:: ASSIGNED TASK ::
Only the lines from the one holding "[00:28:08.89 to 00:28:09.89]" through the end of the records below are to be reproduced exactly, and pictures are to be omitted.

■ ■ ■

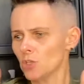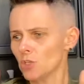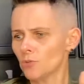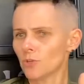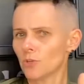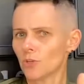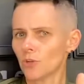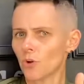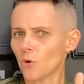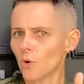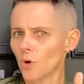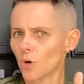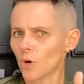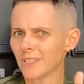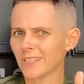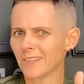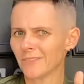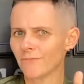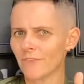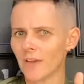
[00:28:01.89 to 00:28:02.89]
you to know her
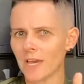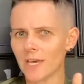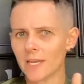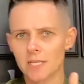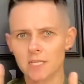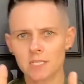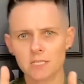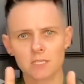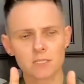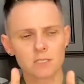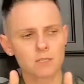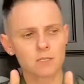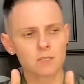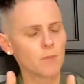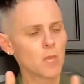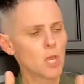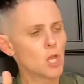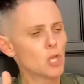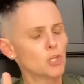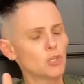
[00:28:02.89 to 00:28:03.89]
lymphatic
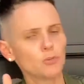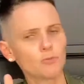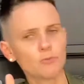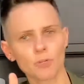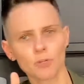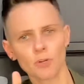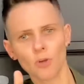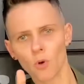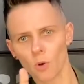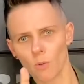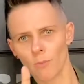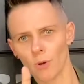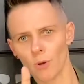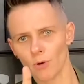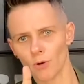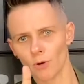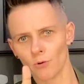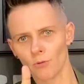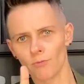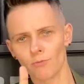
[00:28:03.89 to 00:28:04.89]
system, you to know
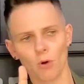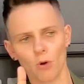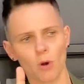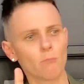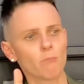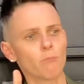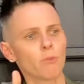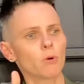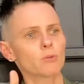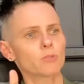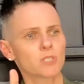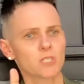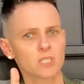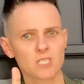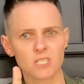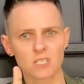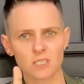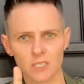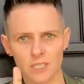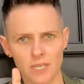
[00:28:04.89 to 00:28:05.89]
about her thrombosis
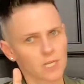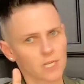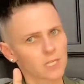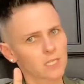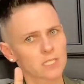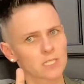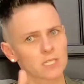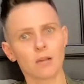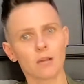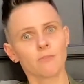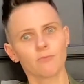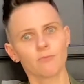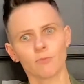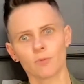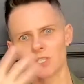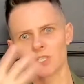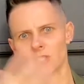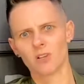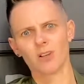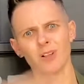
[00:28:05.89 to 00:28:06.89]
clinic stuff,
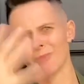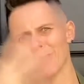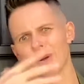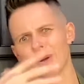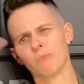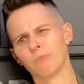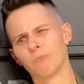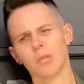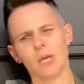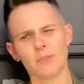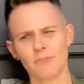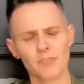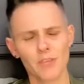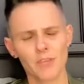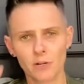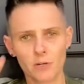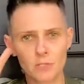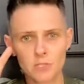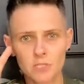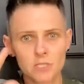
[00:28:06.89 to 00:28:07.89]
which is all about blood
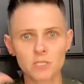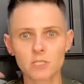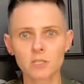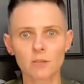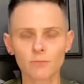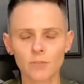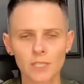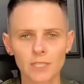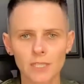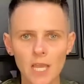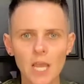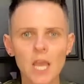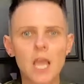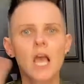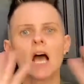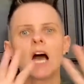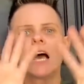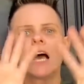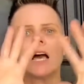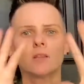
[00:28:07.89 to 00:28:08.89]
thinners and stuff like that
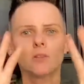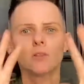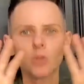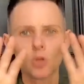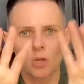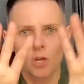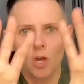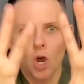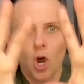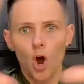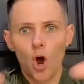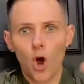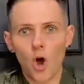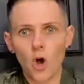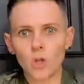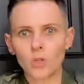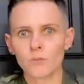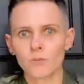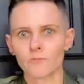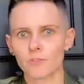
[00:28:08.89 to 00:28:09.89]
look,
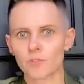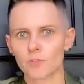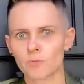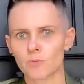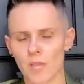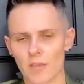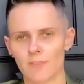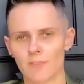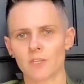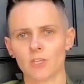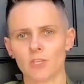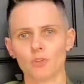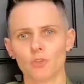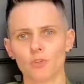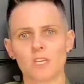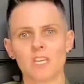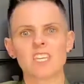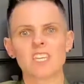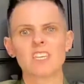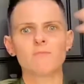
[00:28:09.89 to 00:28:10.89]
all of you, and then you
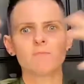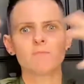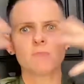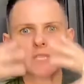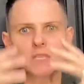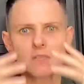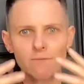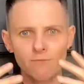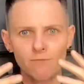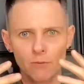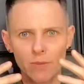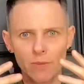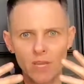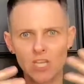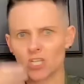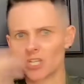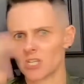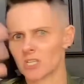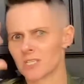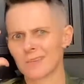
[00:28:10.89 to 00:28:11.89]
can give me the
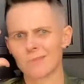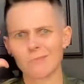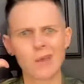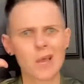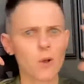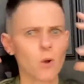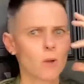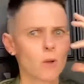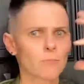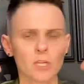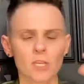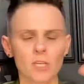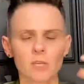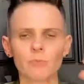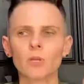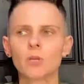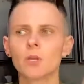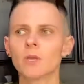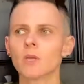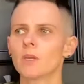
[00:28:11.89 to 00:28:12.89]
information, and somehow I'm going to
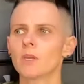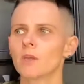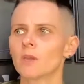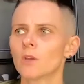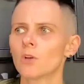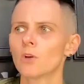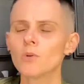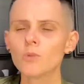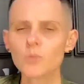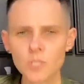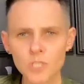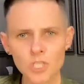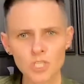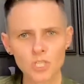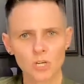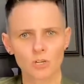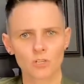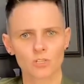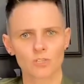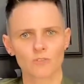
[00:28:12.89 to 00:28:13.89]
compete. Who's in
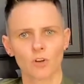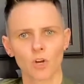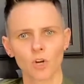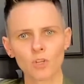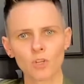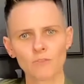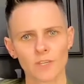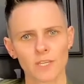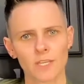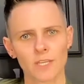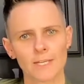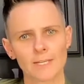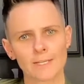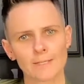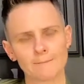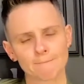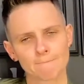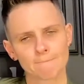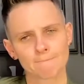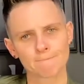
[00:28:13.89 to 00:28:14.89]
charge of all of it?
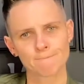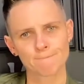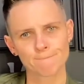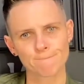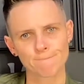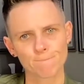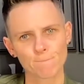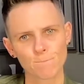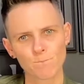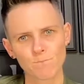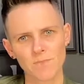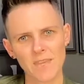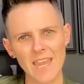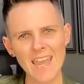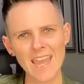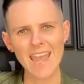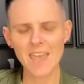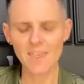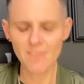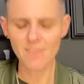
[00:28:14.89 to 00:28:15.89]

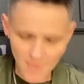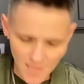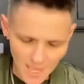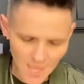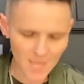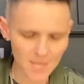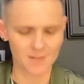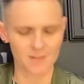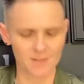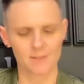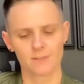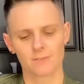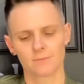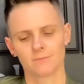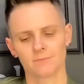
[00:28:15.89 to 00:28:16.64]
And then,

■ ■ ■

:: RESPONSE FOR THIS EXERCISE ::
[00:28:08.89 to 00:28:09.89]
look,
[00:28:09.89 to 00:28:10.89]
all of you, and then you
[00:28:10.89 to 00:28:11.89]
can give me the
[00:28:11.89 to 00:28:12.89]
information, and somehow I'm going to
[00:28:12.89 to 00:28:13.89]
compete. Who's in
[00:28:13.89 to 00:28:14.89]
charge of all of it?
[00:28:14.89 to 00:28:15.89]

[00:28:15.89 to 00:28:16.64]
And then,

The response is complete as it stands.